→ **Your objective**:
Carry none of the pictures over; write out the complete data exactly.

→ **Dataset content**:

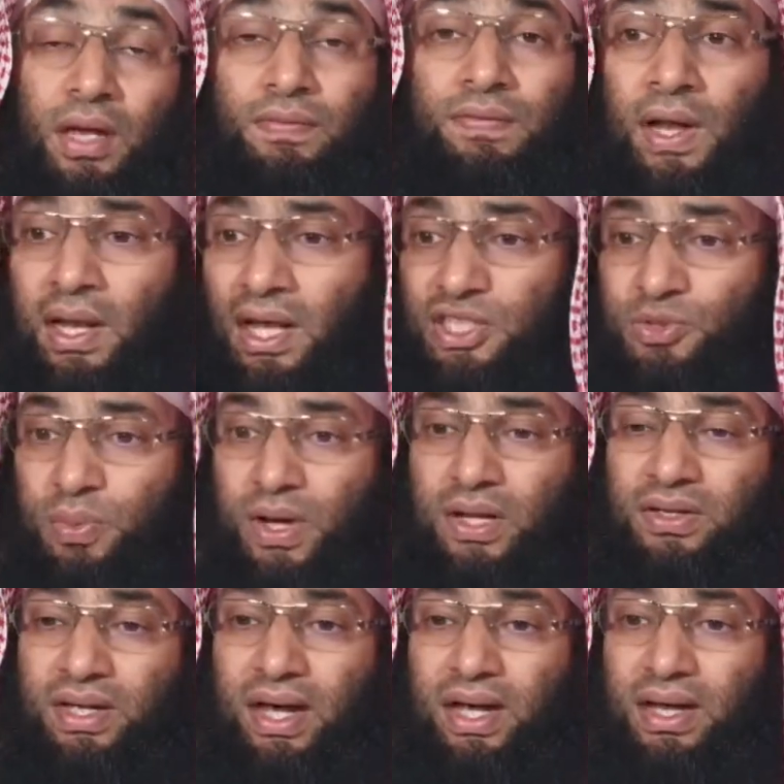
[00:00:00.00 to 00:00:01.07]
If Allah
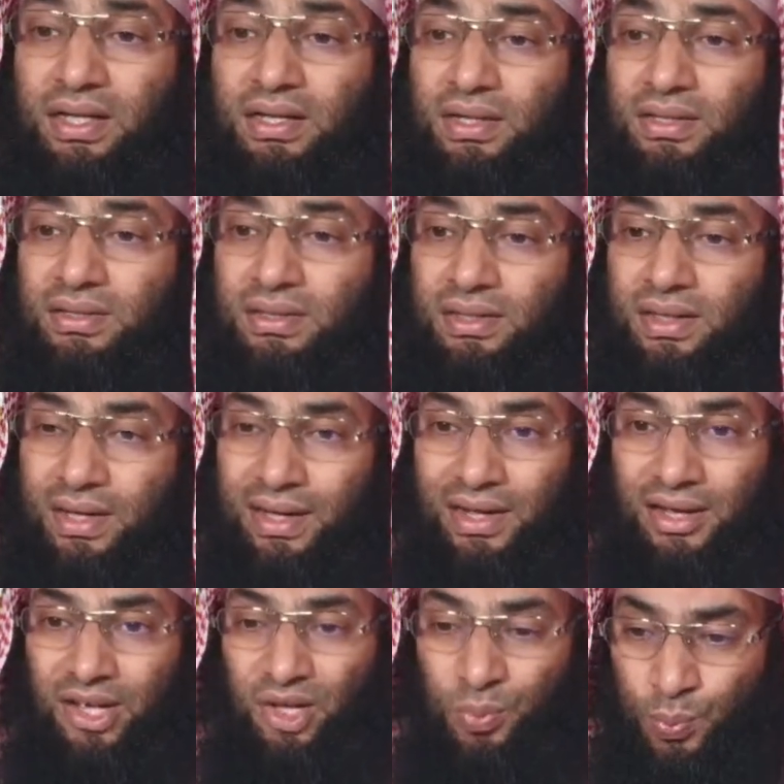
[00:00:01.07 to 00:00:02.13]
subhanahu wa ta'ala
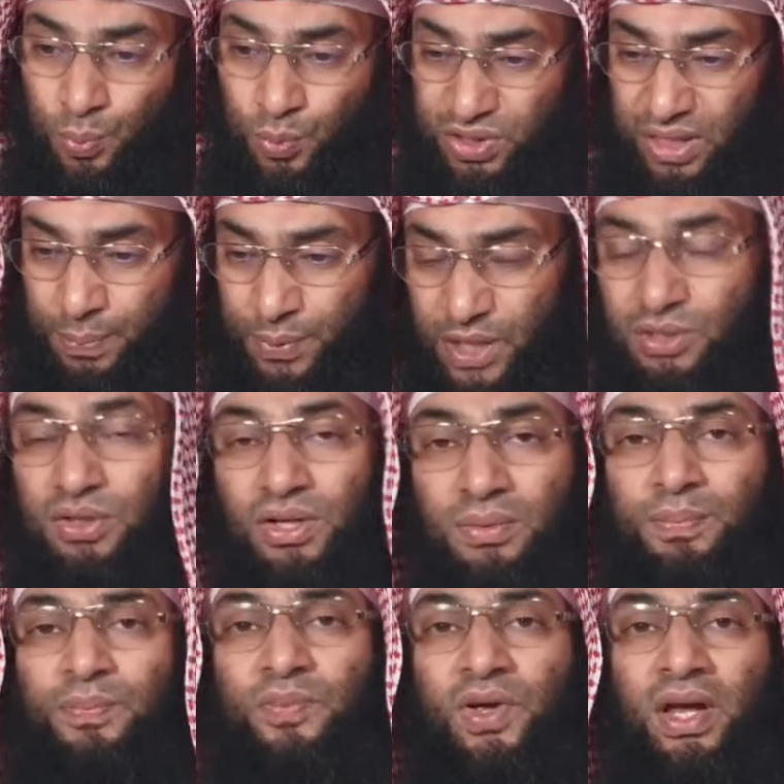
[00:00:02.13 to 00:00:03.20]
put a
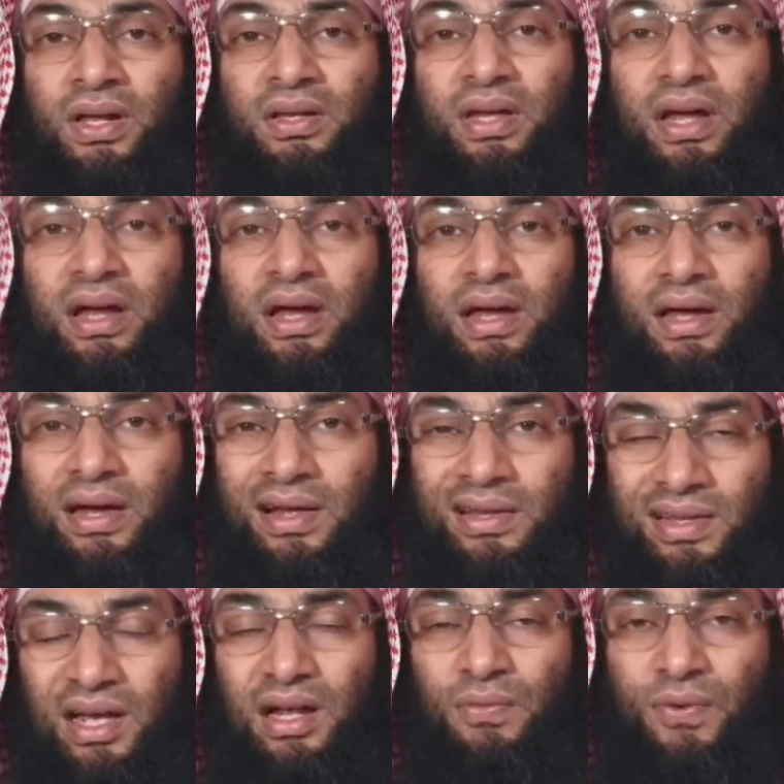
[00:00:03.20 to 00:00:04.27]
person in
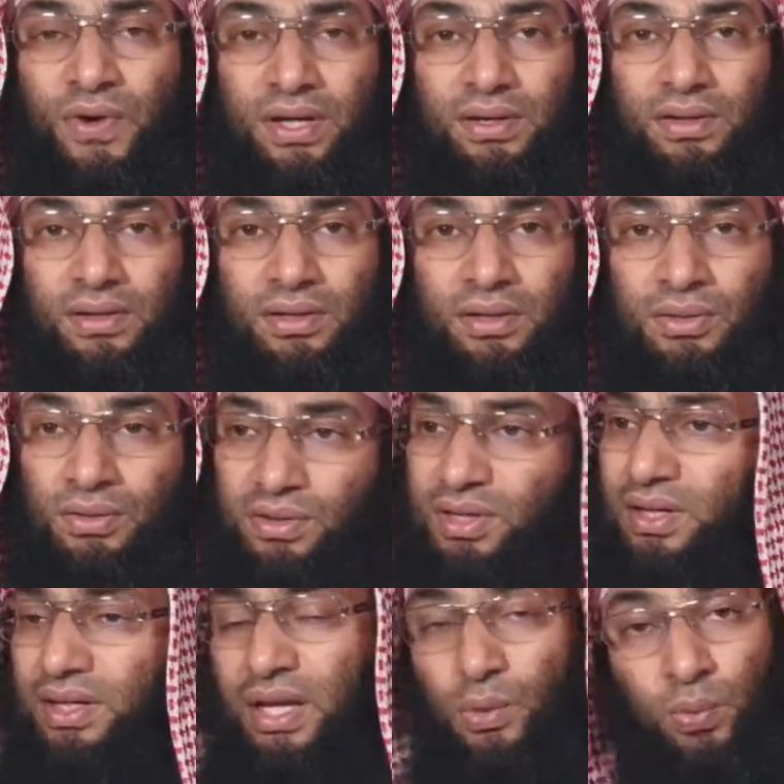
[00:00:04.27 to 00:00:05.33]
the hellfire, do you
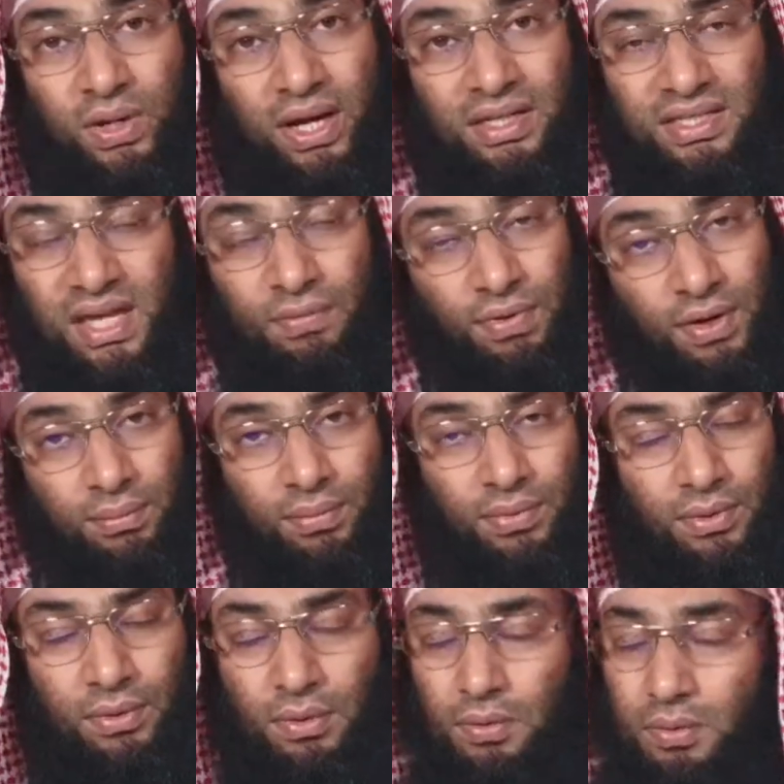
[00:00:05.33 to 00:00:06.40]
think that we can save him?
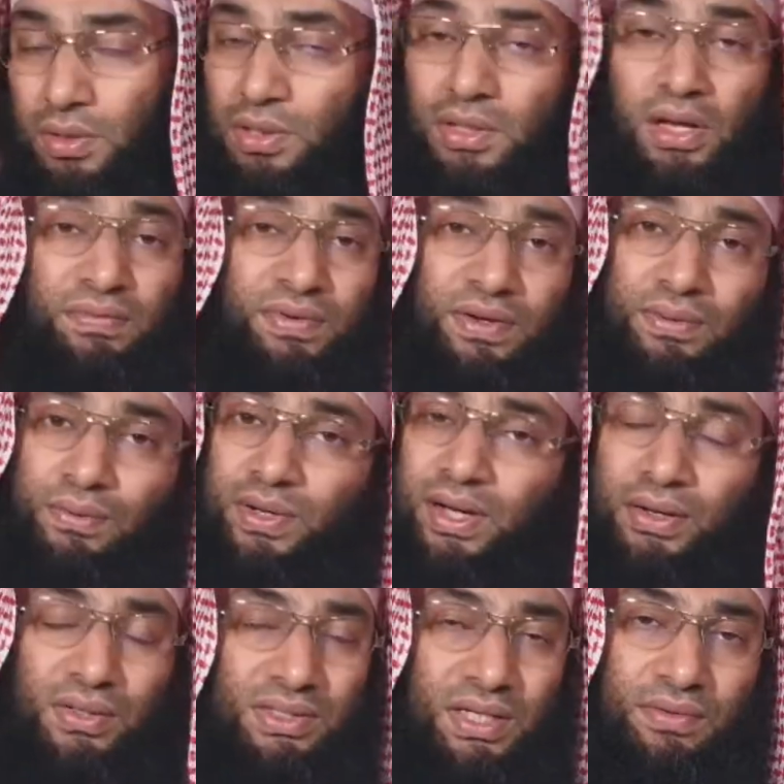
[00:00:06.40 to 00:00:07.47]
Never, we
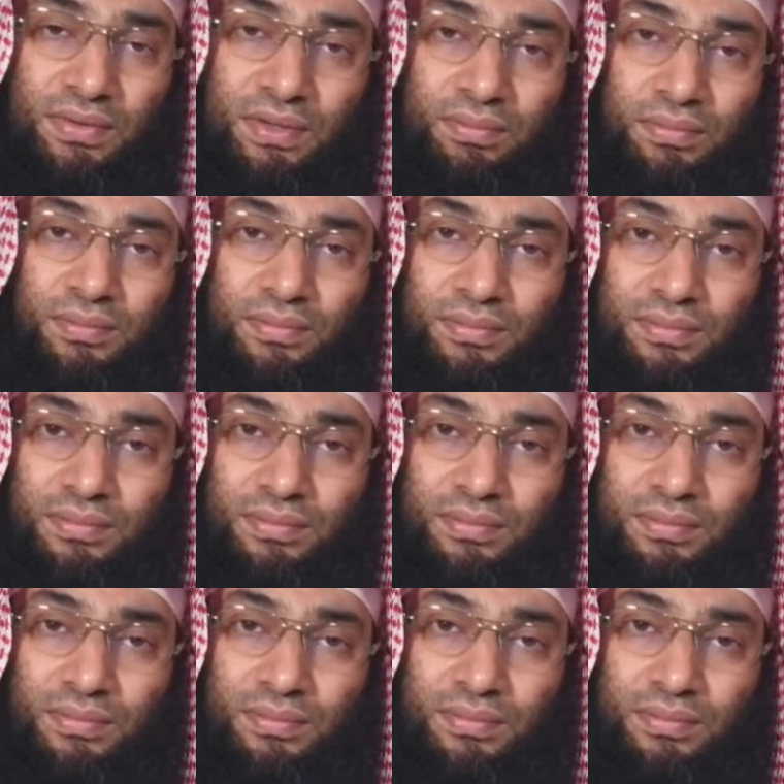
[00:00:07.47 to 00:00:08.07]
cannot save him.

→ **Finished task**:
[00:00:00.00 to 00:00:01.07]
If Allah
[00:00:01.07 to 00:00:02.13]
subhanahu wa ta'ala
[00:00:02.13 to 00:00:03.20]
put a
[00:00:03.20 to 00:00:04.27]
person in
[00:00:04.27 to 00:00:05.33]
the hellfire, do you
[00:00:05.33 to 00:00:06.40]
think that we can save him?
[00:00:06.40 to 00:00:07.47]
Never, we
[00:00:07.47 to 00:00:08.07]
cannot save him.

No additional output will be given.